* [WORK INSTRUCTION]: Word for word, output the data, with none of its pictures.

* [DATA RECORDS]:
※ ※ ※
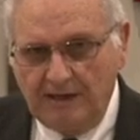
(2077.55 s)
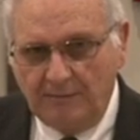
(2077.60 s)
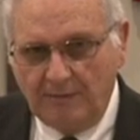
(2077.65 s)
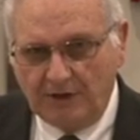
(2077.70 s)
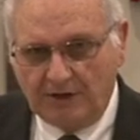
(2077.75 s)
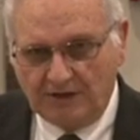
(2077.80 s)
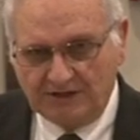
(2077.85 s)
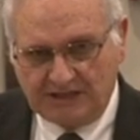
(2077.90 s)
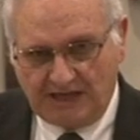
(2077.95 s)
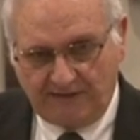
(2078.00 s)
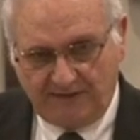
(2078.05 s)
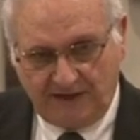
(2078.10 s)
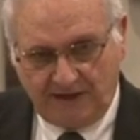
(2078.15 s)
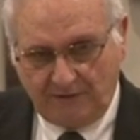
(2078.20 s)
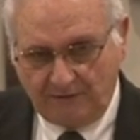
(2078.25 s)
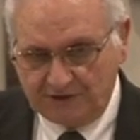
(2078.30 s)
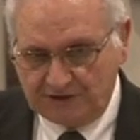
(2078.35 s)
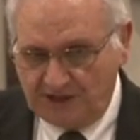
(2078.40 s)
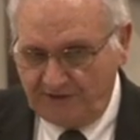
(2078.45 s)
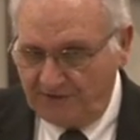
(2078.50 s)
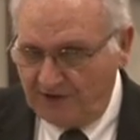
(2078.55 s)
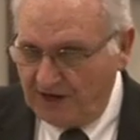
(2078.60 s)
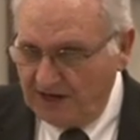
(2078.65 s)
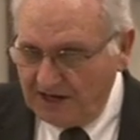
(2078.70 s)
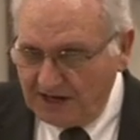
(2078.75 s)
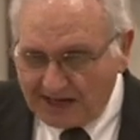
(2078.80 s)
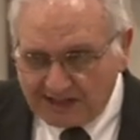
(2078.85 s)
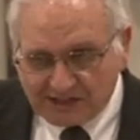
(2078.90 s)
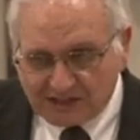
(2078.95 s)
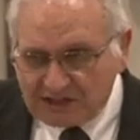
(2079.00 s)
because I think it was the very
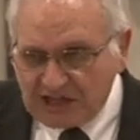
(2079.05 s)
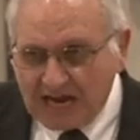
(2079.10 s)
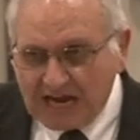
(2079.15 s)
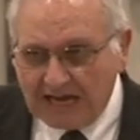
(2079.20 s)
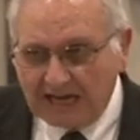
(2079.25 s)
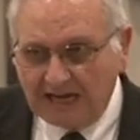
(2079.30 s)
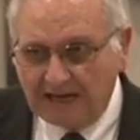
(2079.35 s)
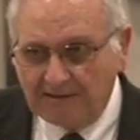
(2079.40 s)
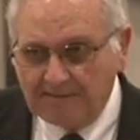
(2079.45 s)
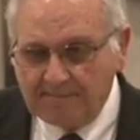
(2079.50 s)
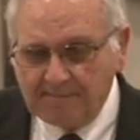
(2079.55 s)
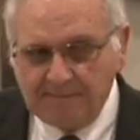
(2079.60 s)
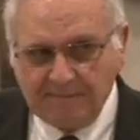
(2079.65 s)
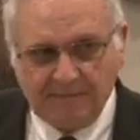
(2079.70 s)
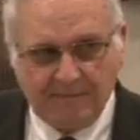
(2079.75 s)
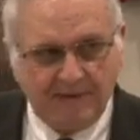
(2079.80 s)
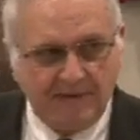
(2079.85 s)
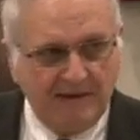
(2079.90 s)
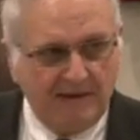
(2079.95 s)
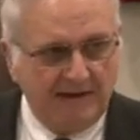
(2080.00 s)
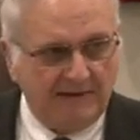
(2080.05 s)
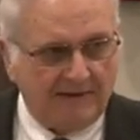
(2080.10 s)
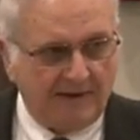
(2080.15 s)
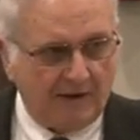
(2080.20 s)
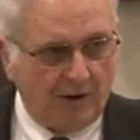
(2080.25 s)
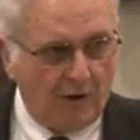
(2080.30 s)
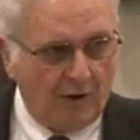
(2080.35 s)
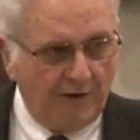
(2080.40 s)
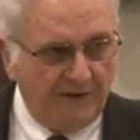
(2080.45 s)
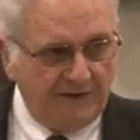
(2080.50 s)
next day
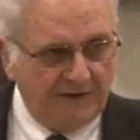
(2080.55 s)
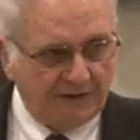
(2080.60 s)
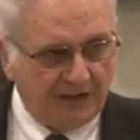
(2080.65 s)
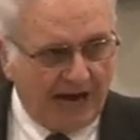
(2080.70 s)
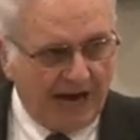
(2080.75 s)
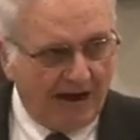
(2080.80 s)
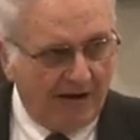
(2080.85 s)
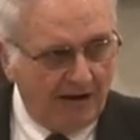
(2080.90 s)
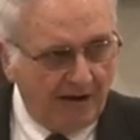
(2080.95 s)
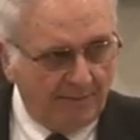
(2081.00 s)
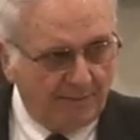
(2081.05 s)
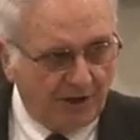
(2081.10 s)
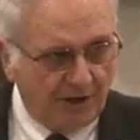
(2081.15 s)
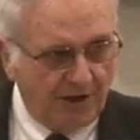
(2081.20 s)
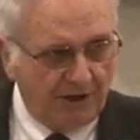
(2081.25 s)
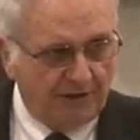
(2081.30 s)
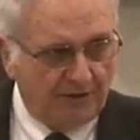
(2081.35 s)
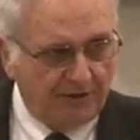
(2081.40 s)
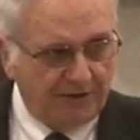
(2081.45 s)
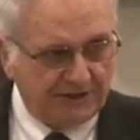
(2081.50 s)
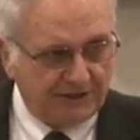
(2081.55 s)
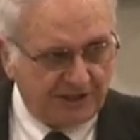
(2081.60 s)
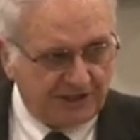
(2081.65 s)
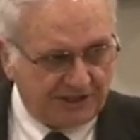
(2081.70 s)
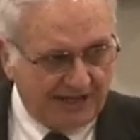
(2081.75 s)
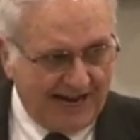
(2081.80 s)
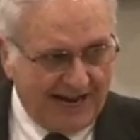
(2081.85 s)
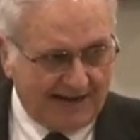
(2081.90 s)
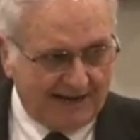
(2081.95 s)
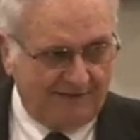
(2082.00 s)
that all of these Arab countries
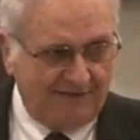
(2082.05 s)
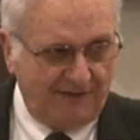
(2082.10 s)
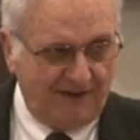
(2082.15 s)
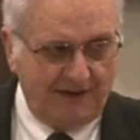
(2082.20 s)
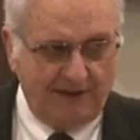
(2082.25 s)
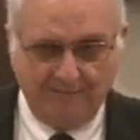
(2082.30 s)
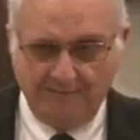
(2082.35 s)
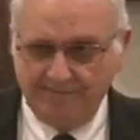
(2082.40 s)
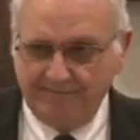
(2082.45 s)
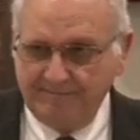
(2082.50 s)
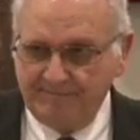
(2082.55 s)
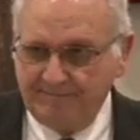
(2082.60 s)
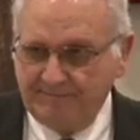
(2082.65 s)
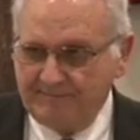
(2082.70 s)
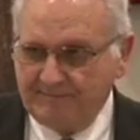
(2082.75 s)
attacked them.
※ ※ ※
* [RESULT FOR THIS EXERCISE]:
(2077.55 s)
(2077.60 s)
(2077.65 s)
(2077.70 s)
(2077.75 s)
(2077.80 s)
(2077.85 s)
(2077.90 s)
(2077.95 s)
(2078.00 s)
(2078.05 s)
(2078.10 s)
(2078.15 s)
(2078.20 s)
(2078.25 s)
(2078.30 s)
(2078.35 s)
(2078.40 s)
(2078.45 s)
(2078.50 s)
(2078.55 s)
(2078.60 s)
(2078.65 s)
(2078.70 s)
(2078.75 s)
(2078.80 s)
(2078.85 s)
(2078.90 s)
(2078.95 s)
(2079.00 s)
because I think it was the very
(2079.05 s)
(2079.10 s)
(2079.15 s)
(2079.20 s)
(2079.25 s)
(2079.30 s)
(2079.35 s)
(2079.40 s)
(2079.45 s)
(2079.50 s)
(2079.55 s)
(2079.60 s)
(2079.65 s)
(2079.70 s)
(2079.75 s)
(2079.80 s)
(2079.85 s)
(2079.90 s)
(2079.95 s)
(2080.00 s)
(2080.05 s)
(2080.10 s)
(2080.15 s)
(2080.20 s)
(2080.25 s)
(2080.30 s)
(2080.35 s)
(2080.40 s)
(2080.45 s)
(2080.50 s)
next day
(2080.55 s)
(2080.60 s)
(2080.65 s)
(2080.70 s)
(2080.75 s)
(2080.80 s)
(2080.85 s)
(2080.90 s)
(2080.95 s)
(2081.00 s)
(2081.05 s)
(2081.10 s)
(2081.15 s)
(2081.20 s)
(2081.25 s)
(2081.30 s)
(2081.35 s)
(2081.40 s)
(2081.45 s)
(2081.50 s)
(2081.55 s)
(2081.60 s)
(2081.65 s)
(2081.70 s)
(2081.75 s)
(2081.80 s)
(2081.85 s)
(2081.90 s)
(2081.95 s)
(2082.00 s)
that all of these Arab countries
(2082.05 s)
(2082.10 s)
(2082.15 s)
(2082.20 s)
(2082.25 s)
(2082.30 s)
(2082.35 s)
(2082.40 s)
(2082.45 s)
(2082.50 s)
(2082.55 s)
(2082.60 s)
(2082.65 s)
(2082.70 s)
(2082.75 s)
attacked them.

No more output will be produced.